Work instructions: Only the lines holding the string "Transcript" are needed; copy each of them from the data.

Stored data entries
------------------------------------

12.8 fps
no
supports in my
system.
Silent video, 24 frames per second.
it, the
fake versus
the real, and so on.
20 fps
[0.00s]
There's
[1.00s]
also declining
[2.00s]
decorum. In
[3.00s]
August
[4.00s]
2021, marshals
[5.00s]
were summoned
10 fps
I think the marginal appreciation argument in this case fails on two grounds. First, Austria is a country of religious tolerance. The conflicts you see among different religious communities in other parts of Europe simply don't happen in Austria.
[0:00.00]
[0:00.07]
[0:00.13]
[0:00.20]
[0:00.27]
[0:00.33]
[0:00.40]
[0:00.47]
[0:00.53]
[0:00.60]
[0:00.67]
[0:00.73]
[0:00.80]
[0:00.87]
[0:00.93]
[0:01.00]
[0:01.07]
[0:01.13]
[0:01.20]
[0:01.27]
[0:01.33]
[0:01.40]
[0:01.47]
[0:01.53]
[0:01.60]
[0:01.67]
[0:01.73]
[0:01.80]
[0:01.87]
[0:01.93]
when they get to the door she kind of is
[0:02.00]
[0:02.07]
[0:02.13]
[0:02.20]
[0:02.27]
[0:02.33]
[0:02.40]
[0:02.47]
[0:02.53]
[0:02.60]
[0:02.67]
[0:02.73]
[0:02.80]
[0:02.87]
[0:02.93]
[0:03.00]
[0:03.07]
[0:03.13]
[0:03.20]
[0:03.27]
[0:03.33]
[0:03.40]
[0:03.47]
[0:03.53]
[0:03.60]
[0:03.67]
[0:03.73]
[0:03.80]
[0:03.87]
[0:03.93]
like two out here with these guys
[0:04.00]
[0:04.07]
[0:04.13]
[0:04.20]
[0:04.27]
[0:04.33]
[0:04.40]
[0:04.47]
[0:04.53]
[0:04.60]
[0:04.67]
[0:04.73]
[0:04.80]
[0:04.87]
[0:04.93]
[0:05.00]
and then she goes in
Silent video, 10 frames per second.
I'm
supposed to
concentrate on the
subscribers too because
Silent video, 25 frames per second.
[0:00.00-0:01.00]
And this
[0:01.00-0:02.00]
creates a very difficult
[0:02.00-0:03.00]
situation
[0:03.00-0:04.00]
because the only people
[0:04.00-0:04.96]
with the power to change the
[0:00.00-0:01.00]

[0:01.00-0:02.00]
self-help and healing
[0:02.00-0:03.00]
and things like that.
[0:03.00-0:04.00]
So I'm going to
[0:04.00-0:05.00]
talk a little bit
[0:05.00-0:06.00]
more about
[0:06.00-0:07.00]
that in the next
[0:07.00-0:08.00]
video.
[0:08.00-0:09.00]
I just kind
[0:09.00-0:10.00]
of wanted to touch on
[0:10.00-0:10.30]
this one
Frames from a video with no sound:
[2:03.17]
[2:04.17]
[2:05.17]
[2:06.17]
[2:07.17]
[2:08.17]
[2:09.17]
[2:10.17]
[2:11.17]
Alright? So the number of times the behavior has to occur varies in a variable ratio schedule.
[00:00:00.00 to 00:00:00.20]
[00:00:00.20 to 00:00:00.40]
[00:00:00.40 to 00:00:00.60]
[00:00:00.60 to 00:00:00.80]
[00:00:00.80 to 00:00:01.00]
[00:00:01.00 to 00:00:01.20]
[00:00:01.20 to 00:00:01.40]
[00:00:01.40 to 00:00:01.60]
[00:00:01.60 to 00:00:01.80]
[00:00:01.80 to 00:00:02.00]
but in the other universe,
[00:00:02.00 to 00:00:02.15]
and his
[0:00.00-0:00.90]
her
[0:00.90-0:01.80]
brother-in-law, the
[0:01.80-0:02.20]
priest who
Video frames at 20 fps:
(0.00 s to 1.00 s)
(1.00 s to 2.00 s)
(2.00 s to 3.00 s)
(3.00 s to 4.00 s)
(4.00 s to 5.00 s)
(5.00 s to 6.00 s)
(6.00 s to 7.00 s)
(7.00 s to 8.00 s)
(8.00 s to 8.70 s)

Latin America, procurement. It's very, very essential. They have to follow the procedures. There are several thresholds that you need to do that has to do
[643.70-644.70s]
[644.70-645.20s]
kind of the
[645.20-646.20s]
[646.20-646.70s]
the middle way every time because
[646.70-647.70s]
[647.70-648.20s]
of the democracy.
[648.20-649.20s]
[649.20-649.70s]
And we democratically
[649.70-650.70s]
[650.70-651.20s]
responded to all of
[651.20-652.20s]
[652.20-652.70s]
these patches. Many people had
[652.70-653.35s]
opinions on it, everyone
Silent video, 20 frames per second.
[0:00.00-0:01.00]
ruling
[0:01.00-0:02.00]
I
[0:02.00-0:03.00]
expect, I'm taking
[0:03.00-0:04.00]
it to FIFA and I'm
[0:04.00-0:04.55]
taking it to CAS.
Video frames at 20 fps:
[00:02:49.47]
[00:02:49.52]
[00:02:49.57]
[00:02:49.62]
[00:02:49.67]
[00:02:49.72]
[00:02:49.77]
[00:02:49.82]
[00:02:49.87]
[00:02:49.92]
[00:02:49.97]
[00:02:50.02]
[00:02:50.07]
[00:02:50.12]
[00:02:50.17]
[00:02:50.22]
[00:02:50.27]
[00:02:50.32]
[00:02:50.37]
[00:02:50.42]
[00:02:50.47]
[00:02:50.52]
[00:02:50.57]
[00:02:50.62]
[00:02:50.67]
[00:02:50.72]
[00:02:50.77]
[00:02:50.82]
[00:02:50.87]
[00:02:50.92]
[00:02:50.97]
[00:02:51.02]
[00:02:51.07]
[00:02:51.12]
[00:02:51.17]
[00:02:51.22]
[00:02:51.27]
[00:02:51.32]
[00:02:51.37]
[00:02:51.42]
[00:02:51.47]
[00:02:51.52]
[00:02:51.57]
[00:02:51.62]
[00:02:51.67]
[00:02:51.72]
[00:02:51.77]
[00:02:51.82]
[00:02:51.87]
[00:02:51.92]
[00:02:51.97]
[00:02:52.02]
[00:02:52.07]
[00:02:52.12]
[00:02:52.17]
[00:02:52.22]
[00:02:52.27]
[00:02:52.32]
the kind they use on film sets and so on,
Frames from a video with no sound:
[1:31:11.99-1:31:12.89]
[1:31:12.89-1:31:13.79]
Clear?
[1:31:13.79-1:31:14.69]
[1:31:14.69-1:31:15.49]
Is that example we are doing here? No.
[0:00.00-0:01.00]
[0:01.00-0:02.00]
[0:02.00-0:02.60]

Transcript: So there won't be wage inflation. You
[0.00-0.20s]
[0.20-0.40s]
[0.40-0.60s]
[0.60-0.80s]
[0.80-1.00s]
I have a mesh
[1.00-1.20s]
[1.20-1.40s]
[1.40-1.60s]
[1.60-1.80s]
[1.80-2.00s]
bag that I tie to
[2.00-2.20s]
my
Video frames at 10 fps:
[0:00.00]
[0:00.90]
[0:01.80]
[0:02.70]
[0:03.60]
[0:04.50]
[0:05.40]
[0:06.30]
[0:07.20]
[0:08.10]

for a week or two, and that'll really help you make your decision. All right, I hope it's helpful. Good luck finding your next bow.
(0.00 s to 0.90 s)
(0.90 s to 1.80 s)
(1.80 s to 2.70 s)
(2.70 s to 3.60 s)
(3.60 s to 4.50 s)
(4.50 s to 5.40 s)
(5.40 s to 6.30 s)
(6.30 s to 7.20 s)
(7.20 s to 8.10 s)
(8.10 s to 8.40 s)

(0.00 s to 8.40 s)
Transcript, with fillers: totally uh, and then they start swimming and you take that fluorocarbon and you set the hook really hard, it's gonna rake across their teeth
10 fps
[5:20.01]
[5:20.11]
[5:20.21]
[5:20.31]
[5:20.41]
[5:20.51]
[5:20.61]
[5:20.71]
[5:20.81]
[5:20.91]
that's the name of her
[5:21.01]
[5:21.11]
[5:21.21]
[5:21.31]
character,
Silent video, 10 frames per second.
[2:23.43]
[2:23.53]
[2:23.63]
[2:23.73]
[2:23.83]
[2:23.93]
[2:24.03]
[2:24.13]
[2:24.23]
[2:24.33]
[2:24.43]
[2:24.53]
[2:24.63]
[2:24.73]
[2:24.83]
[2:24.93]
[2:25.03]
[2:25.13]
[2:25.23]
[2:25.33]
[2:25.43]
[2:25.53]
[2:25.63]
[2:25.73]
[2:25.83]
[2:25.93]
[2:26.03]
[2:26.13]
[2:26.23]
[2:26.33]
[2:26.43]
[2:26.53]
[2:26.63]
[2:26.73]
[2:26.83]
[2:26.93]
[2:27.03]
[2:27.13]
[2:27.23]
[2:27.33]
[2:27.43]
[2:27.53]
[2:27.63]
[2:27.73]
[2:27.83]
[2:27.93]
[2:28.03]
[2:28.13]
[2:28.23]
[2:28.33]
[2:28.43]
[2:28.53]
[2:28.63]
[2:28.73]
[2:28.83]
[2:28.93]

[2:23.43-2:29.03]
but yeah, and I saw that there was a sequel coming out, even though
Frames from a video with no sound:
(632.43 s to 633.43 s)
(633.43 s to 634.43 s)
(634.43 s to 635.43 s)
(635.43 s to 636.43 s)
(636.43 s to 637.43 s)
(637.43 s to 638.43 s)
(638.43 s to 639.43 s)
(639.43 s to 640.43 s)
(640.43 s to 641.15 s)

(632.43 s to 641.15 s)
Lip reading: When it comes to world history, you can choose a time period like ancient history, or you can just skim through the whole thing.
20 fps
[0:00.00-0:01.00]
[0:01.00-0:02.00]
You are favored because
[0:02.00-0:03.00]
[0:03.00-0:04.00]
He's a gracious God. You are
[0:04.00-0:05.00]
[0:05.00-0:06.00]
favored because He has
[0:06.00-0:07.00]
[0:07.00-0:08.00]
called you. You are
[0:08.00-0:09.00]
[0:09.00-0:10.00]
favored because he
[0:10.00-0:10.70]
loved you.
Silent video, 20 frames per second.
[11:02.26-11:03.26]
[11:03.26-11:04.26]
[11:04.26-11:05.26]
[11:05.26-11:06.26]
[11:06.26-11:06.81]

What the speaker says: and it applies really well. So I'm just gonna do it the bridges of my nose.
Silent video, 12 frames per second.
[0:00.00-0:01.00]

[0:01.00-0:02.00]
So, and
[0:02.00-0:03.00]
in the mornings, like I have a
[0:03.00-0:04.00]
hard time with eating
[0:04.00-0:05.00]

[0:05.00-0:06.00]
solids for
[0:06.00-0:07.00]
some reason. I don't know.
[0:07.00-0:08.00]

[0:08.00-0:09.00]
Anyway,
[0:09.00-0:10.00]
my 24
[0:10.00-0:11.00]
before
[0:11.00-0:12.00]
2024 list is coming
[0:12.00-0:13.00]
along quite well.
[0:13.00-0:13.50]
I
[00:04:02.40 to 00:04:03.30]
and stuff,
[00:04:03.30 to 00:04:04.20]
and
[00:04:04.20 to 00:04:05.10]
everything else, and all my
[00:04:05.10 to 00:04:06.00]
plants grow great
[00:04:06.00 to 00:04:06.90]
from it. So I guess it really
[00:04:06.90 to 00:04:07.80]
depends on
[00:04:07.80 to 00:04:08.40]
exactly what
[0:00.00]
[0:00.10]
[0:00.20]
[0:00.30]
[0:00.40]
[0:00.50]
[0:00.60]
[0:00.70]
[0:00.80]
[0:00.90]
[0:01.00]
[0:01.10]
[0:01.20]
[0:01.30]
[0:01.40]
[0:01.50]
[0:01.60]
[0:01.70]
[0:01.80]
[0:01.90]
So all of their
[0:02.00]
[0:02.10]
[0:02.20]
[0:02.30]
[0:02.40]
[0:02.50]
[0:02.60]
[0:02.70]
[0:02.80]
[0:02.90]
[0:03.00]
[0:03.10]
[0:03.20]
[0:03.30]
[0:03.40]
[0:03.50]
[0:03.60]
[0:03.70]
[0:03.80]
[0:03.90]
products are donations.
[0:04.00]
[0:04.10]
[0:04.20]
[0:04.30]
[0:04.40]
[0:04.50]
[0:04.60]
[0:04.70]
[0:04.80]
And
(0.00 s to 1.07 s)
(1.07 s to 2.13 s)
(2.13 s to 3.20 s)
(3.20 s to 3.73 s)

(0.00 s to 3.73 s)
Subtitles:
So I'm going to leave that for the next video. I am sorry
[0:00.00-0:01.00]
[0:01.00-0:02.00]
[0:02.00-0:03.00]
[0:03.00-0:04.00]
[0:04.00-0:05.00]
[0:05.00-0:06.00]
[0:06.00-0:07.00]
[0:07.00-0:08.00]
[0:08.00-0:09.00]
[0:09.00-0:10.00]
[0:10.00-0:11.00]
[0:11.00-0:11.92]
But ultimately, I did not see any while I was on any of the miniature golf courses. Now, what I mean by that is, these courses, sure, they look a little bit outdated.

------------------------------------

Your response:
Transcript: So there won't be wage inflation. You
Transcript, with fillers: totally uh, and then they start swimming and you take that fluorocarbon and you set the hook really hard, it's gonna rake across their teeth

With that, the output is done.